Now when you create a Business, it will have a related list of employees:
let business = graphgen.create("Business");
business.employees.length; //=> 5
business.employees[0].name; //=> Bob Martin
Controlling the size of relationships
A business with one thousand employees is common-place, but a person with one
thousand children would definitely raise some eyebrows. There's no
one-size-fits-all, which is why GraphGen allows you to customize how many
related records to generate. To do this, it uses a probabilistic approach. We
can use the @size()
directive to say that "the average business" has at least
1000 employees, and then graphgen will select a number of employees that feels
right given those constraints.
type Busines {
employees: [Person] @size(mean: 1000, min: 1)
}
💡the
@size()
directive can only be applied to lists of related types.
Given this information, grahgen will generate for you businesses with 900 employees. Others will have 1200, and still others may have as few as five, but the majority will be centered around the parameters you set.
For a full description, see the reference for the @size
directive.
Referential Integrity
If you're using graphgen to serve data from a simulated service, then
it's not enough that a Business has a list of Employees, and that a Person has
an employer. Those records should point to each other and be the same actual
data structure in memory. GraphGen lets you do this with the
@inverse
directive. Here's the previous example that "links up" the
Business and Employee records:
type Person {
employer: Business @has(chance: .95)
}
type Business {
employees: [Person] @inverse(of: "Person.employer") @size(mean: 1000, min: 1)
}
When GraphGen creates a Person with an employer, that person will automatically be listed inside its employees. By the same token, when a business is created, each of its employees will have a back-reference to it.
let person = graphgen.create("Person");
person.employer.employees.includes(person) //=> true
let business = graphgen.create("Business");
for (let employee of busines.employees) {
assert(employee.employer === business);
}
Coping with Cyclic Graphs
One problem that immediately arises the moment you have a self-referential type is the problem of cyclic graphs. For example, suppose we want to model the data inside of a social network. As we know, the entire point is to relate people to people. We might want to model it like this:
type Person {
friends: [Person]
}
However this also presents a problem. If we create a Person, which creates 10 friends who are also people so they in turn create 10 more friends, the graph quickly explodes into the infinite. In reality, we can have massively interconnected networks of people because the networks turn back in on themselves and multiple people will be friends with the same person, so if we trace all of the relationships, it make take awhile, but they will ultimately be finite.

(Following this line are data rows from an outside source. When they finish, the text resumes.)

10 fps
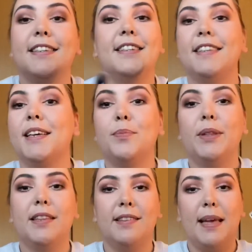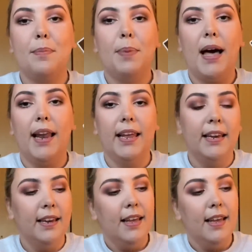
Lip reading: sticking with the same palette.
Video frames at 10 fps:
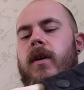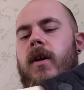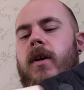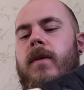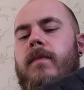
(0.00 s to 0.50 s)

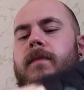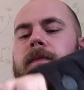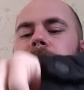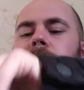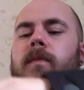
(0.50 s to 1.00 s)

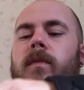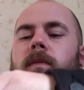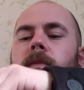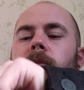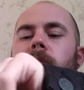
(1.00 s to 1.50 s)

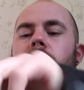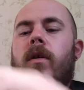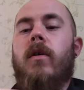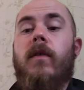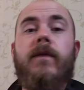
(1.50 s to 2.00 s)

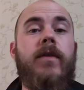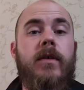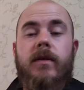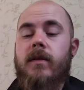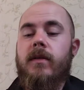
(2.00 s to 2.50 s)
of
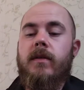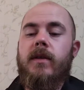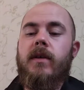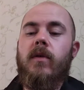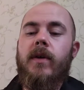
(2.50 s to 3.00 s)

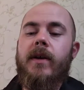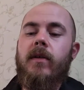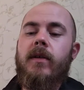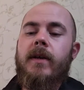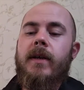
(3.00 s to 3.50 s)
the
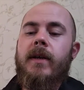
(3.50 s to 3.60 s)
oil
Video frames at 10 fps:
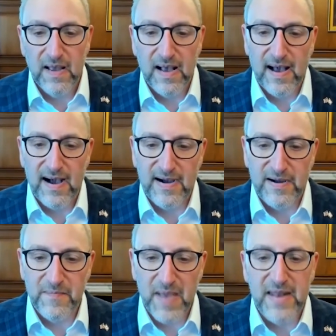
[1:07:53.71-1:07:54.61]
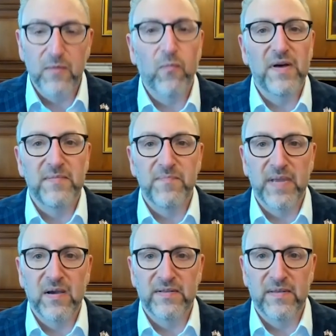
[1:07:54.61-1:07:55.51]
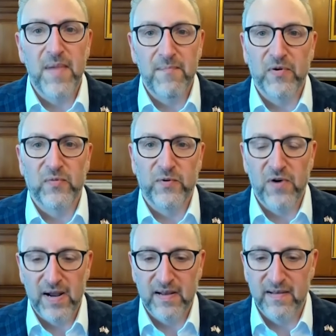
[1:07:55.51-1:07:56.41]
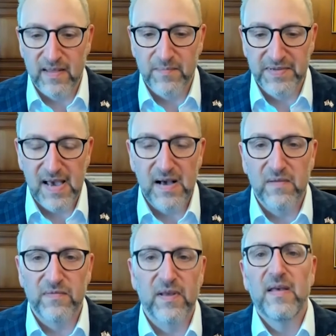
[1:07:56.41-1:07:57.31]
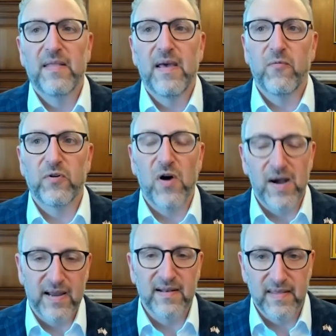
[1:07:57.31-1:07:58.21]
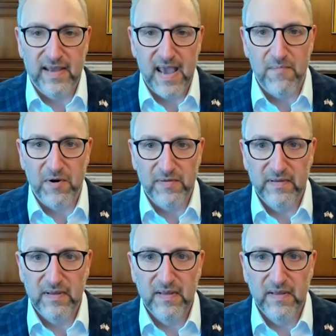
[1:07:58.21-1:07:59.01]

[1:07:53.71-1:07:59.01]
and it wasn't because the members were talking to themselves; they were talking to the cameras.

GraphGen simulates this with the concept of "affinity." The affinity of a relationship as it pertains to GraphGen is the probability that any two nodes in a population are connected by that relationship.
When generating a graph, GraphGen will use the affinity of a relationship to decide how ofter to reuse existing records, or to create a new one from scratch. In our previous example of a social network, let's say that the average user has about 10 frientds, and that the probability that any two users are connected as friends is 10%. We would represent this like so:
type Person {
friends: [Person] @affinity(of: 0.1) @size(mean: 10)
}
This means that if we create two people, the chance is 1 in 10 that they will be friends, but as we create more and more people, the likelihood that some of them are connected to an existing person grows from a relative unlikelihood into a near mathematical certainty. As this happens, GraphGen will end begin re-using records with increasing frequency until the graph of records converges.